Virtual reality has become one of the most exciting areas of potential in the healthcare market. From surgical training to pain management, it is slowly being heralded as a type of panacea for all sorts of complex ailments.

One of those it is being piloted for is the neurodegenerative disease dementia. A disease which accounts for the slow decline of one’s cognitive abilities such as memory and thought over time. It’s an incurable disease which affects mostly the elderly and kills millions globally each year, in fact, it is the world’s fifth biggest killer.

Traditionally reminiscence therapy (RT) has been employed as one vital source of help for dementia sufferers. Usually carried out through recollection and re-experiencing activities, it has had a limited capacity around the area of lifelike simulation and immersion. But now this therapy has been taken one step further thanks to virtual reality.  It’s a new progressive area of dementia research and treatment whereby patients are able to travel in time with the help of 3D glasses to key moments throughout their childhood and adult life and it’s causing quite a stir.

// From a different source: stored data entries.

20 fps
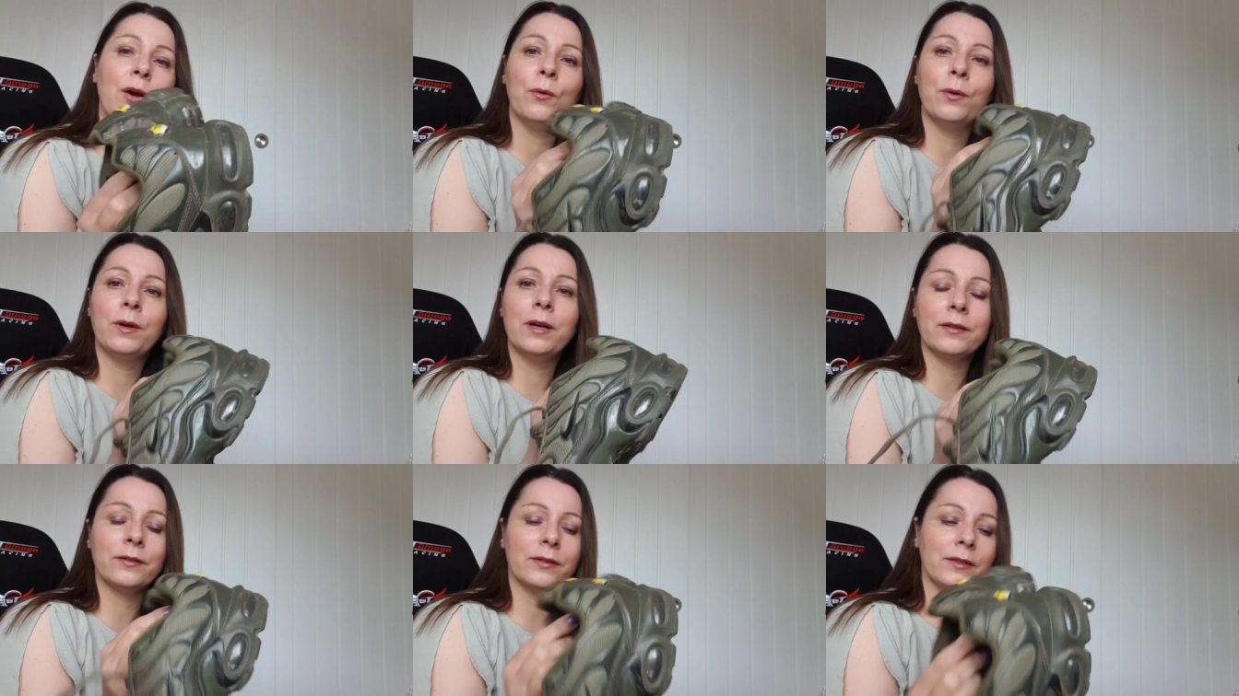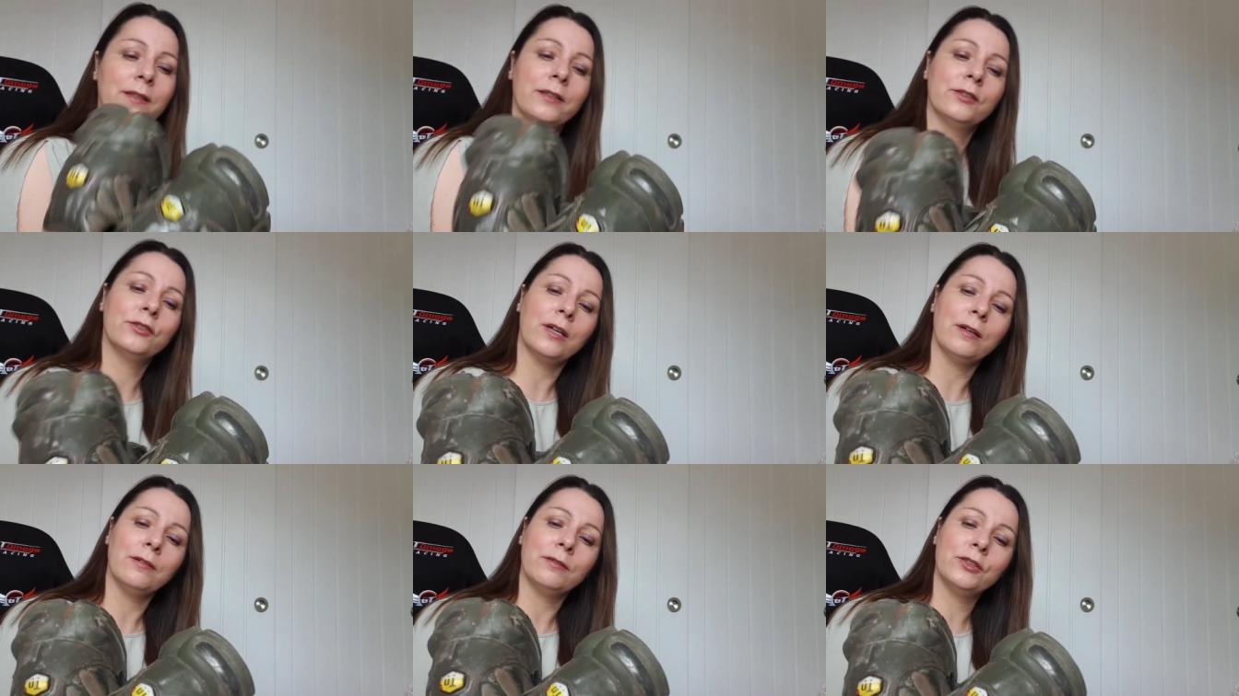When I was in
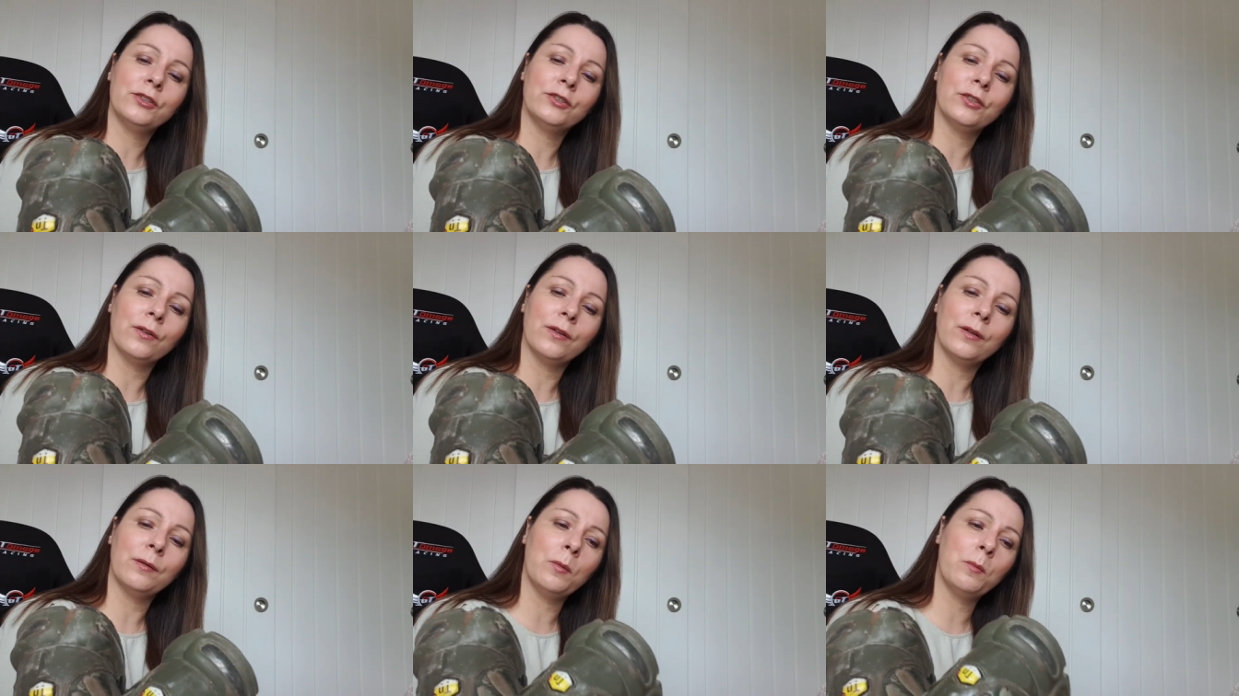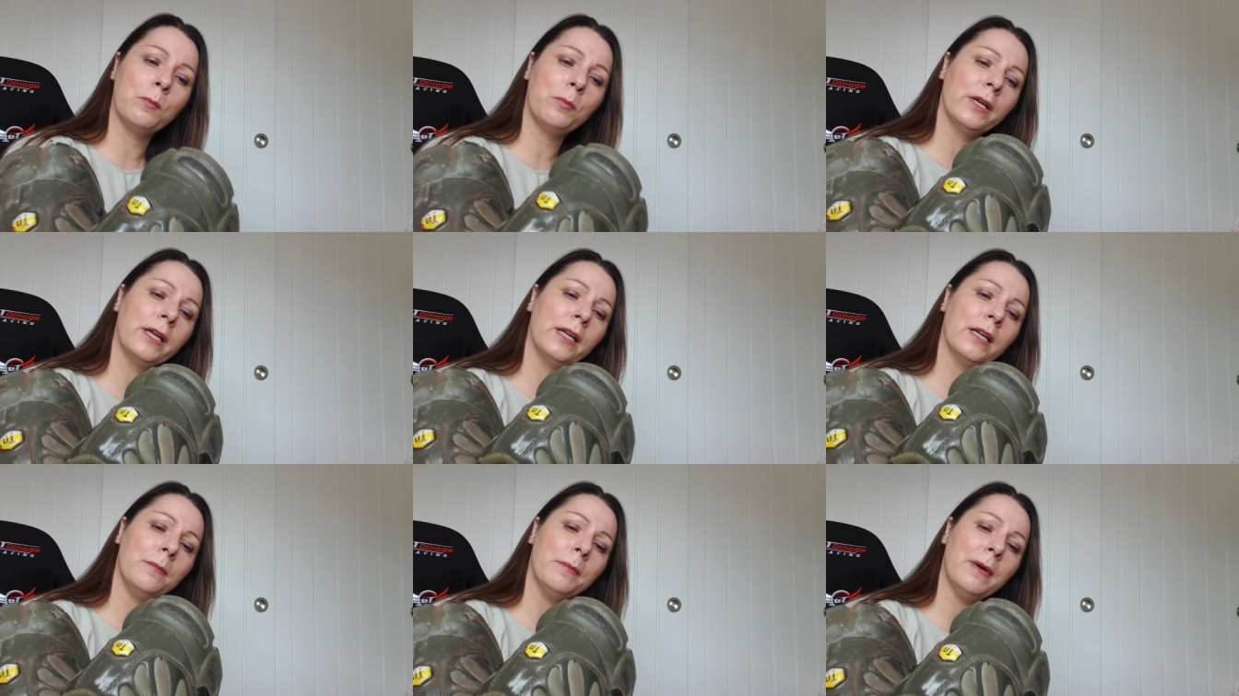the charity shop, they were
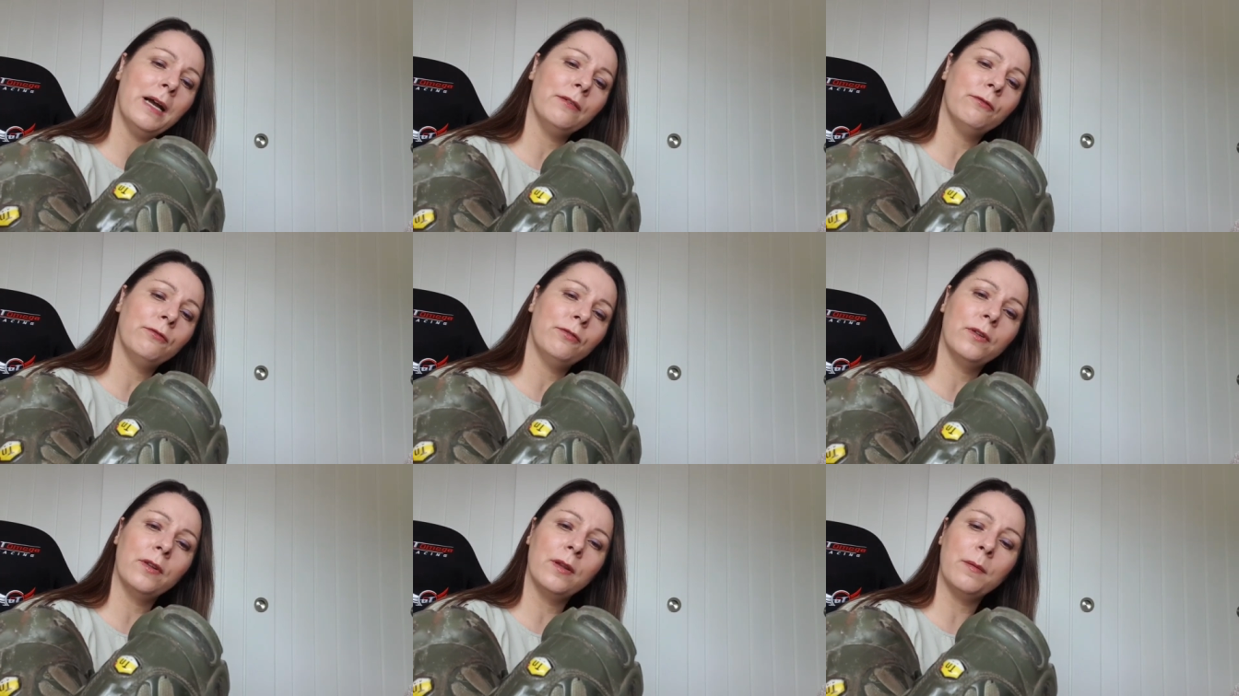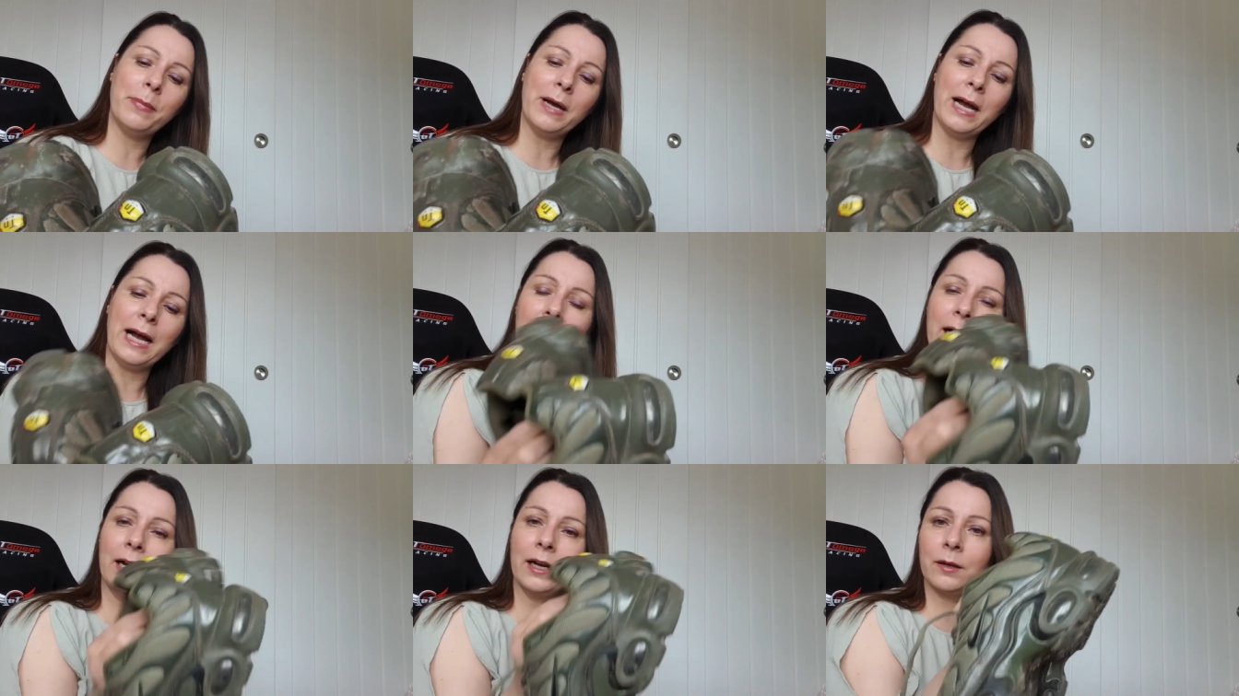bringing them out from the
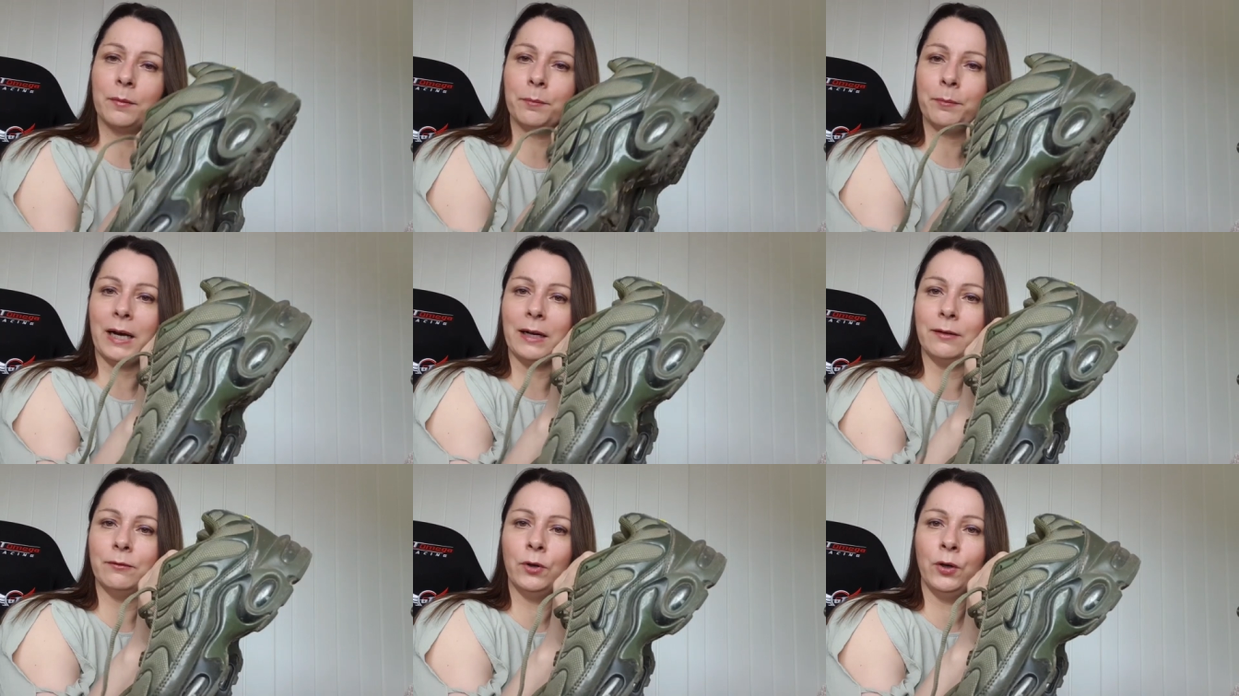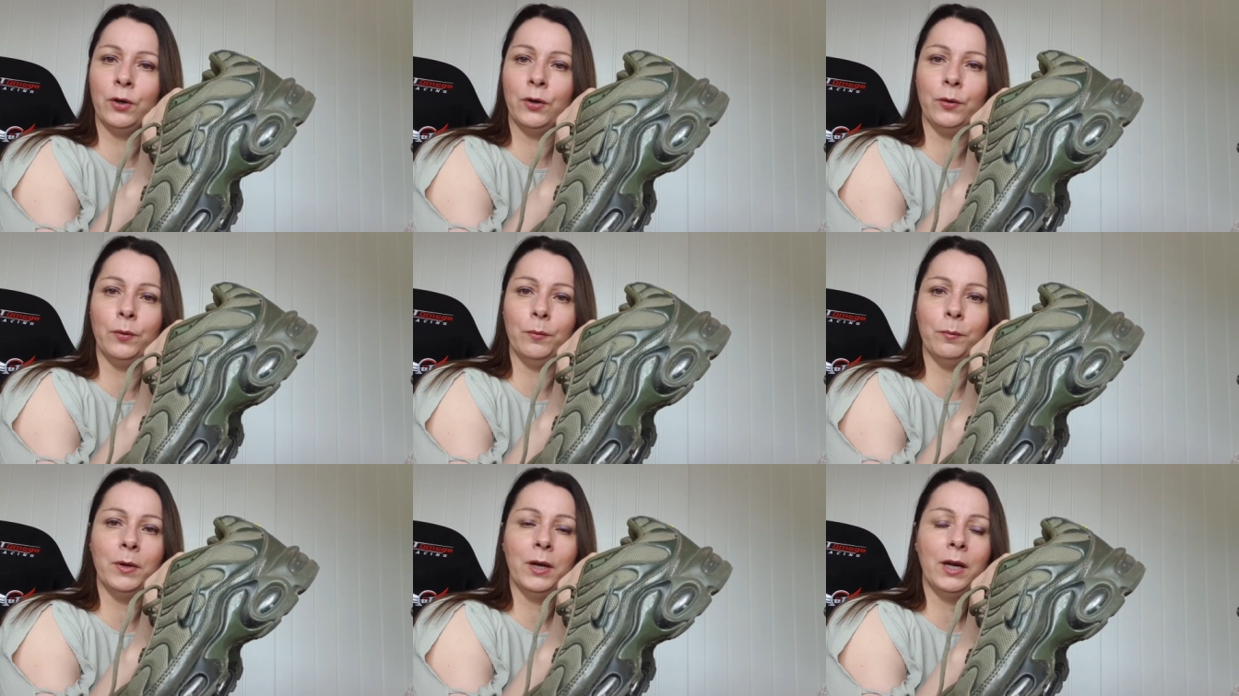back, back
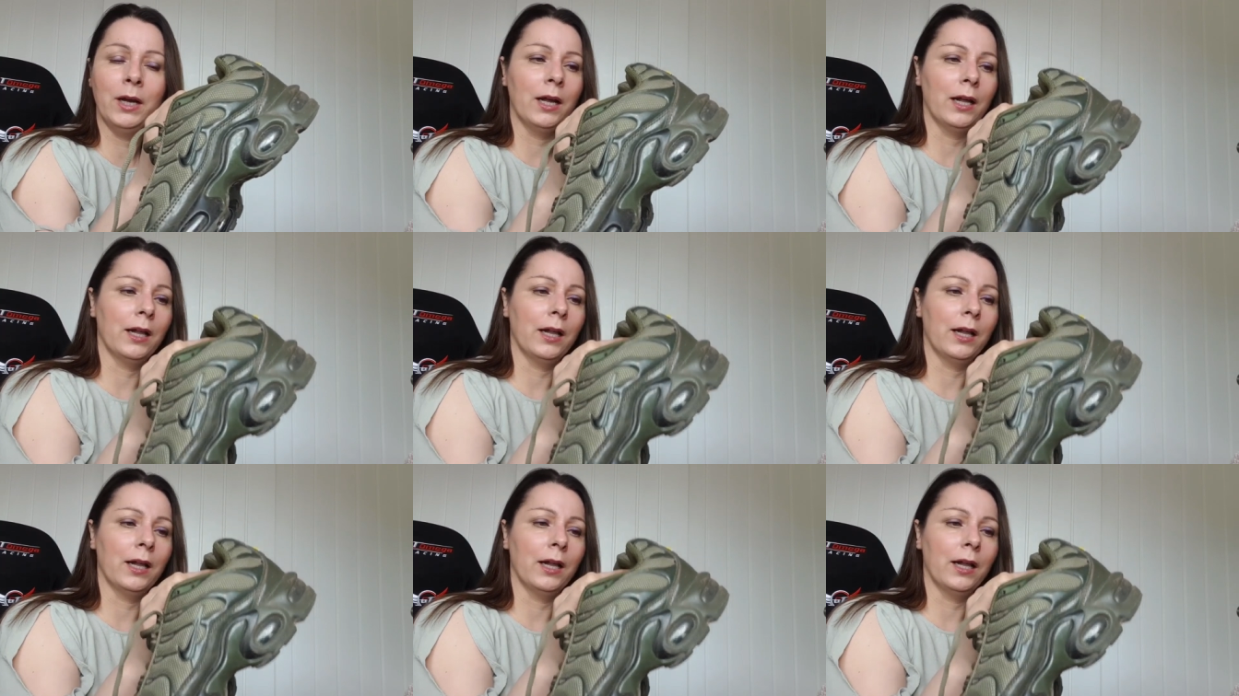room,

In 2016 Alzheimer’s Research UK launched ‘A Walk Through Dementia’, an interactive educational experience designed to recreate a day in the life of someone living with the disease. The technology enabled you to step into their shoes for activities such as going to the supermarket or walking home. Developed in collaboration with people living with different forms of dementia, this project aims to fight the stigma and generalisations associated with the disease, which gains ten million new cases each year. There are companies in the space like Virtue and even Samsung who are getting in on this new restorative area of treatment.

But this particular area has huge potential for its live simulation qualities, it is precisely this disruption, generated by a flashback to a familiar or comforting period in time, which companies and developers are finding a huge potential for in VR therapy.
The project ‘Wayback’, launched in 2017, allows Alzheimer’s sufferers to be transported to different points in the past through a series of virtual reality films. And all they need for this time-travel is a pair of 3D goggles and an app downloaded on a mobile phone. The first in the series? A trip to the Queen’s coronation on 2nd June 1953, complete with street party and the appropriate number one single playing on the radio.

Similarly, the UK start-up ‘Virtue’ offers a huge range of experiences, including a trip to the train station in the 1950s or a stroll along Brighton beach in the 70s. And the results are remarkable. Through entering into a past reality, this often produces a flood of memories, which not only bring a rare sense of joy and positivity to the sufferer but also allows for shared experiences and conversation with their family members or carer. In one case, after having tried the experience, one woman recalled having been present at the coronation itself, describing it as ‘forever imprinted’ in her memory.

These VR developments could be the way forward in this historically under-funded area of medical research. Perhaps bringing back the past could be the best way to retrieve some long-forgotten joy and lust for life in those suffering from dementia.